Grundwasser und Grundwasserschutz
Grundwasser befindet sich in den unterirdischen Hohlräumen der Erdrinde. Es gelangt dort hin, indem Niederschläge versickern. Daher steigt der Grundwasserspiegel nach langandauernden Regenperioden und sinkt im umgekehrten Fall während längerer Trockenphasen. Hinzu kommt das sogenannte unechte Grundwasser, das aus Flüssen und Seen versickert.
Da das Grundwasser zunächst die oberen Erdschichten durchdringen muss, bevor es sich in der Erdrinde einlagert, ist es anfällig für alle Umweltbeeinträchtigungen, die sich in der Luft und im Boden befinden. Es muss daher ausreichend geschützt werden, um dauerhaft als Trinkwasser verwendet werden zu können.
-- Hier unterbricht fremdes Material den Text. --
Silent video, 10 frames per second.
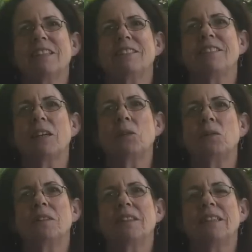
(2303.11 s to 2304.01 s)
So
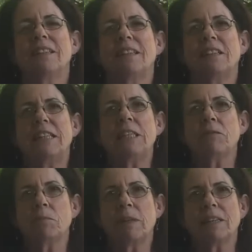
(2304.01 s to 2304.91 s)

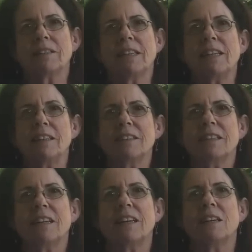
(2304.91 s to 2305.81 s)
even back then,
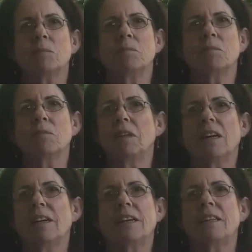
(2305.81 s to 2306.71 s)

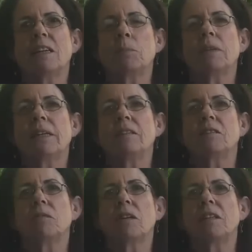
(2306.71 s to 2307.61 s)
I had no plans
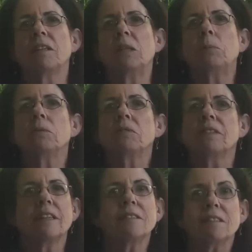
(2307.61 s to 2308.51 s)
of writing any books
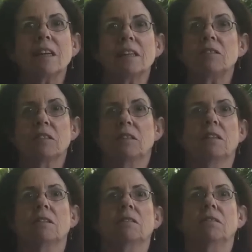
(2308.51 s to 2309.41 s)
at that stage.
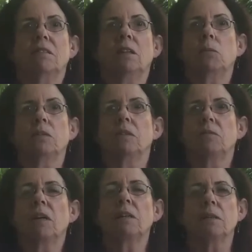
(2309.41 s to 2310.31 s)
I wasn't
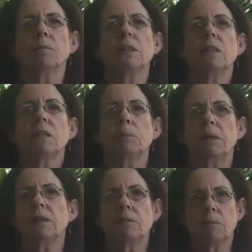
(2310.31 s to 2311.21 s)
a writer,
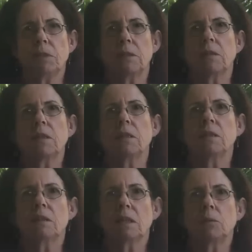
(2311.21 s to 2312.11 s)
but even back then
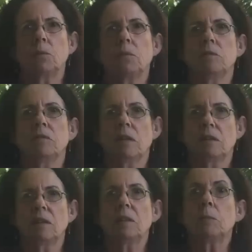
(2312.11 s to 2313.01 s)
they were
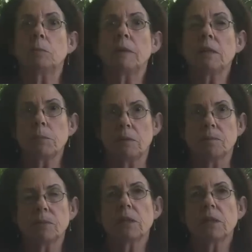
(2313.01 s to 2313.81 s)
starting to prepare me.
Grundwassergefährdende Stoffe wie Pestizide und Insektizide, die in der Landwirtschaft verwendet werden, dürfen daher in den Wasserschutzgebieten nicht oder nur in einem sehr geringen Umfang eingesetzt werden. Anlagen, die durch Versickerung wassergefährdender Stoffe eine Grundwasserverunreinigung auslösen könnten, müssen vor ihrer Errichtung mit geeigneten, bodenabdichtenden Grundwasserschutzeinrichtungen ausgestattet werden. Ist eine Verunreinigung des Grundwassers erst einmal eingetreten, so kommen teure und zeitaufwändige Sanierungsmaßnahmen zum Einsatz.